Proses hukum dugaan pertambangan emas tanpa izin (PETI) di Parigi Moutong yang lebitkan Mansyur Latakka telah berjalan dari polda, Kejati sulteng hingga ke pengadilan negeri Parigi Moutong (Parimo).
Namun apa lacur, ternyata majelis hakim yang memimpin sidang perkara dugaan PETI yang menterdakwakan Mansyur Latakka “membebaskan” Mansyur Lataka.
Walau putusan majelis hakim itu penangguhan penahanan, tapi membuat publik bertanya – tanya, ada apa dengan majelis hakim pengadilan negeri Parimo dalam kasus dugaan peti yang libatkan Mansyur Latakka itu?
Adakah pulus dari PETI sehingga proses hukum mulus dan majelis hakim menangguhkan penahanan Mansyur Lataka? Mansyur Lataka sejak Kamis (27/6-2024) diduga telah meninggalkan sulawesi tengah menuju jakarta.

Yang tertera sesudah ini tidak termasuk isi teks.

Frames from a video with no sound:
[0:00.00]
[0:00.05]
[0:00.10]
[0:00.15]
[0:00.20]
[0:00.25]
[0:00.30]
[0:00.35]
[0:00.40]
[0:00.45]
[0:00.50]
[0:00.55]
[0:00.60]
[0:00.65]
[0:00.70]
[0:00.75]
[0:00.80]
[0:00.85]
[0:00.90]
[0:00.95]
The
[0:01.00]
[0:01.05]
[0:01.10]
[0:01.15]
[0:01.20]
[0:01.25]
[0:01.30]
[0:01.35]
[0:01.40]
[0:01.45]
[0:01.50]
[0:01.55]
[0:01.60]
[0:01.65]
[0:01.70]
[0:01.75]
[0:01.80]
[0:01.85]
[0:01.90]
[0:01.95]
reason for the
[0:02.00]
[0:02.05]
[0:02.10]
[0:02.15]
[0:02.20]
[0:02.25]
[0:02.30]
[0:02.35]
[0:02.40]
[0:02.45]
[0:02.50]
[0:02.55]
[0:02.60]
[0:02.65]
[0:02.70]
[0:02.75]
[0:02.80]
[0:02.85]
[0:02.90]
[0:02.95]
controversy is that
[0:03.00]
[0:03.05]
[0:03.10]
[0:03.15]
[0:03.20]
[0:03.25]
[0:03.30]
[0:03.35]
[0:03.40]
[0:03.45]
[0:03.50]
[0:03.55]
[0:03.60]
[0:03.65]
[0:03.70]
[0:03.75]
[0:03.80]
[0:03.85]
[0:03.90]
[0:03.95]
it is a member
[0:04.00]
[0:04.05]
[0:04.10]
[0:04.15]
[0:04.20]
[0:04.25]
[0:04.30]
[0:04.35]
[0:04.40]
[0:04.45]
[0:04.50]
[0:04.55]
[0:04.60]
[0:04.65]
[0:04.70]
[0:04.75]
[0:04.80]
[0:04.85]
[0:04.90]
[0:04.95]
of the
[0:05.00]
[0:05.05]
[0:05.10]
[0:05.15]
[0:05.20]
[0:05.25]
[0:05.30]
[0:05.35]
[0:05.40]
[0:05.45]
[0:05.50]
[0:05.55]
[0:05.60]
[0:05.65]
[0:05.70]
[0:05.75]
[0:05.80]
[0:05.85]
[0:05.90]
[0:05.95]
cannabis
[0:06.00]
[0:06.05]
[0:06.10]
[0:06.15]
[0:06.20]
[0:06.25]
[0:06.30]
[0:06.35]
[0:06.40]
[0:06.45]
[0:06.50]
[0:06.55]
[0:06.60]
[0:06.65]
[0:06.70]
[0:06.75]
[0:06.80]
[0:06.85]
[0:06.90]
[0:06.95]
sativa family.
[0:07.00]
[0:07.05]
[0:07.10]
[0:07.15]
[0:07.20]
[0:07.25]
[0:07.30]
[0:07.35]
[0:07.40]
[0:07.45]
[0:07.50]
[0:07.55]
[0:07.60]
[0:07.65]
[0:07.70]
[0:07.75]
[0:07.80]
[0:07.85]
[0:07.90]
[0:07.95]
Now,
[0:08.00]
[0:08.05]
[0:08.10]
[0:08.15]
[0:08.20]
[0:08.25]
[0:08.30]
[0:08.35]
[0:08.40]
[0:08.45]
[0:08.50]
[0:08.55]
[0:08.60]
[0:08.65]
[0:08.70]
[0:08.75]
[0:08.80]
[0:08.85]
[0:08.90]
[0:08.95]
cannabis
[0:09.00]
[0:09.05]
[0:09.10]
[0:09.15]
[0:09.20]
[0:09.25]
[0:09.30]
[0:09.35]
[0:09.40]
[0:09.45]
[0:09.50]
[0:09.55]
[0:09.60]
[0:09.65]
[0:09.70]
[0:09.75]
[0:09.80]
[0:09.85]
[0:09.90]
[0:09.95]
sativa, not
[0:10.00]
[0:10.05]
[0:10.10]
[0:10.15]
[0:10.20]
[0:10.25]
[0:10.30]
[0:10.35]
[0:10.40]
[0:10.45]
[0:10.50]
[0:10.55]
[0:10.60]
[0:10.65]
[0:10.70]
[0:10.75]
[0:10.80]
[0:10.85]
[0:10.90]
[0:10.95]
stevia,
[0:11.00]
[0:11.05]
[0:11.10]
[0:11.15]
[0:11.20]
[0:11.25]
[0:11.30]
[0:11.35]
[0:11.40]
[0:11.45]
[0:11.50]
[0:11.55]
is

Mansyur Latakka adalah salah seorang pengusaha pertambangan yang tersandung kasus hukum pertambangan tanpa izin (PETI) di desa kasimbar kabupaten parigi moutong (Parimo) pada tahun 2022 silam.
Mansyur bersama dua rekannya yakni Dato Alex dan Misfan Syahdan dipersoalkan atas aktivitas pertambangan ilegalnya di daerah itu.
Dalam surat dakwan jaksa penuntut umum (JPU) Kejaksaan Negeri Parigi No.reg perk : PDM-73/PRG/EKu.2/06/2023 Mansyur Latakka secara bersama-sama Misfan Syahdan dan Dato Alex sebagai terdakwa-terdakwa, atas kasus pertambangan ilegal di desa Pesona Kecamatan Kasimbar kabupaten Parigi Moutong sulawesi tengah itu.
Bahkan Misfan, rekan Mansyur telah divonis oleh pengadilan negeri Parigi Moutong.
Sedangkan Mansyur dan Dato Alex diduga menjadi daftar pencarian orang (DPO) polda sulteng saat itu, karena saat proses hukum Mansyur Latakkan diduga melarikan diri.
Hal itu dikatakan Hilman, SH kuasa hukum terdakwa Misfan Sahdan ketika itu, dalam konfrensi persnya Kamis (9/11-2023) tahun lalu di kantin Kejaksaan Tinggi Sulawesi Tengah di Palu
Petualangan Direktur Utama (Dirut) PT Tambang Batu Sulteng, Mansur Latakka itu telah berakhir setelah menjalani pemeriksaan secara marathon di Polda Sulteng pada Kamis pagi (30/11-2023) hingga malam, Mansur Latakka pun langsung ditahan.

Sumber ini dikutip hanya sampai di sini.